[Stored data entries]
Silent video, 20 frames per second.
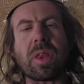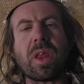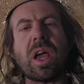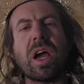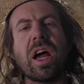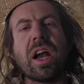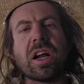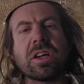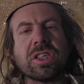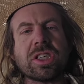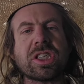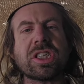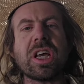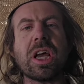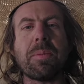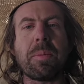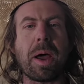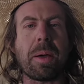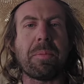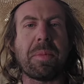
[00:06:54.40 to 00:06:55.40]
And I'll just
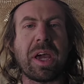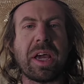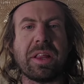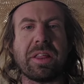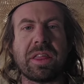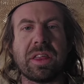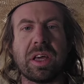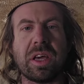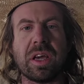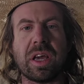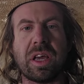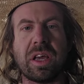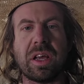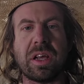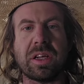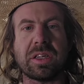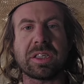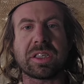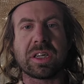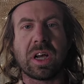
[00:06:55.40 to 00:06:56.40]
say my main thing
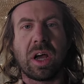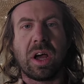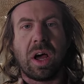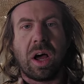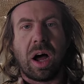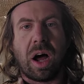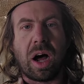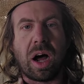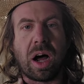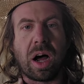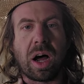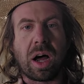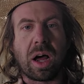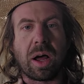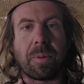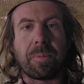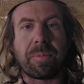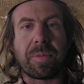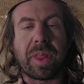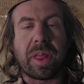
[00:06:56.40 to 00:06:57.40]
is,
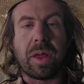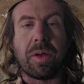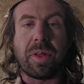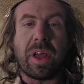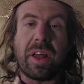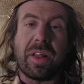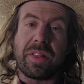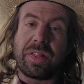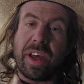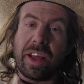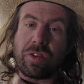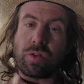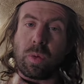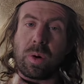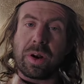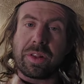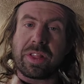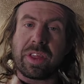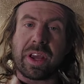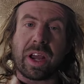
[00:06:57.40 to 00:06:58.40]
and that's
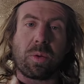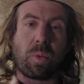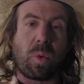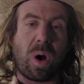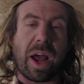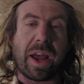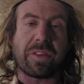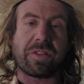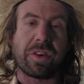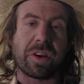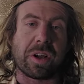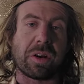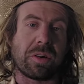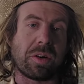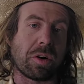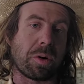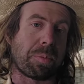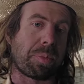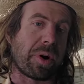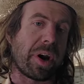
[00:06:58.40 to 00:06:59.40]
one thing why I took a
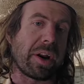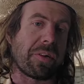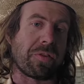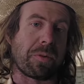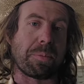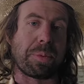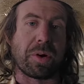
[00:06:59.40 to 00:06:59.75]
little break from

- [What you will do]:
Please restate each entry exactly, but drop any picture it holds.

- [Answer section]:
Silent video, 20 frames per second.
[00:06:54.40 to 00:06:55.40]
And I'll just
[00:06:55.40 to 00:06:56.40]
say my main thing
[00:06:56.40 to 00:06:57.40]
is,
[00:06:57.40 to 00:06:58.40]
and that's
[00:06:58.40 to 00:06:59.40]
one thing why I took a
[00:06:59.40 to 00:06:59.75]
little break from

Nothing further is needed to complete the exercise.